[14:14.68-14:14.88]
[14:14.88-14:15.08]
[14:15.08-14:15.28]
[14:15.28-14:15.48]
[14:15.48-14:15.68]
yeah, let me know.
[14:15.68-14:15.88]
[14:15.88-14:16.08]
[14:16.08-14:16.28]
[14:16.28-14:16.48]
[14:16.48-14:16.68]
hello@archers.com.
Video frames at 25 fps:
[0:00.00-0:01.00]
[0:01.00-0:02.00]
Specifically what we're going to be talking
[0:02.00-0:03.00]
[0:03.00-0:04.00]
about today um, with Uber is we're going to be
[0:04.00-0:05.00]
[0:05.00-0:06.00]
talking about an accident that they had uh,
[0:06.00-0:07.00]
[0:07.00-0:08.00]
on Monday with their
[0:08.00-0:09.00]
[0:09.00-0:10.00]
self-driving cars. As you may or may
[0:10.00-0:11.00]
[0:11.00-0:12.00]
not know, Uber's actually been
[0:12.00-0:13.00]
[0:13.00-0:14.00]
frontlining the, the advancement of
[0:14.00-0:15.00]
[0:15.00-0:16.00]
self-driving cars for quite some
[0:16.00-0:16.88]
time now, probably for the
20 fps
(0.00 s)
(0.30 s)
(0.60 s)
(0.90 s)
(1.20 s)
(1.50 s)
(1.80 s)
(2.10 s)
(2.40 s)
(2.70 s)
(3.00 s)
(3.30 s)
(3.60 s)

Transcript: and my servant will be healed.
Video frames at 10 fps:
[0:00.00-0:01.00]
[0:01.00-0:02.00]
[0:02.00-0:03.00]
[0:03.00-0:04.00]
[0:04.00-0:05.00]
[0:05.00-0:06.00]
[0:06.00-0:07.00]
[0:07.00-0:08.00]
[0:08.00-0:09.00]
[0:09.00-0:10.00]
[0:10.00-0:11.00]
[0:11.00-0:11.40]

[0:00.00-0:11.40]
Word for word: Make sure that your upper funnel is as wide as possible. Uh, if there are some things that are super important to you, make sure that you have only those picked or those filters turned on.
* * * * * * * * *
The full listing, retyped exactly, is the expected answer.

[14:14.68-14:14.88]
[14:14.88-14:15.08]
[14:15.08-14:15.28]
[14:15.28-14:15.48]
[14:15.48-14:15.68]
yeah, let me know.
[14:15.68-14:15.88]
[14:15.88-14:16.08]
[14:16.08-14:16.28]
[14:16.28-14:16.48]
[14:16.48-14:16.68]
hello@archers.com.
Video frames at 25 fps:
[0:00.00-0:01.00]
[0:01.00-0:02.00]
Specifically what we're going to be talking
[0:02.00-0:03.00]
[0:03.00-0:04.00]
about today um, with Uber is we're going to be
[0:04.00-0:05.00]
[0:05.00-0:06.00]
talking about an accident that they had uh,
[0:06.00-0:07.00]
[0:07.00-0:08.00]
on Monday with their
[0:08.00-0:09.00]
[0:09.00-0:10.00]
self-driving cars. As you may or may
[0:10.00-0:11.00]
[0:11.00-0:12.00]
not know, Uber's actually been
[0:12.00-0:13.00]
[0:13.00-0:14.00]
frontlining the, the advancement of
[0:14.00-0:15.00]
[0:15.00-0:16.00]
self-driving cars for quite some
[0:16.00-0:16.88]
time now, probably for the
20 fps
(0.00 s)
(0.30 s)
(0.60 s)
(0.90 s)
(1.20 s)
(1.50 s)
(1.80 s)
(2.10 s)
(2.40 s)
(2.70 s)
(3.00 s)
(3.30 s)
(3.60 s)

Transcript: and my servant will be healed.
Video frames at 10 fps:
[0:00.00-0:01.00]
[0:01.00-0:02.00]
[0:02.00-0:03.00]
[0:03.00-0:04.00]
[0:04.00-0:05.00]
[0:05.00-0:06.00]
[0:06.00-0:07.00]
[0:07.00-0:08.00]
[0:08.00-0:09.00]
[0:09.00-0:10.00]
[0:10.00-0:11.00]
[0:11.00-0:11.40]

[0:00.00-0:11.40]
Word for word: Make sure that your upper funnel is as wide as possible. Uh, if there are some things that are super important to you, make sure that you have only those picked or those filters turned on.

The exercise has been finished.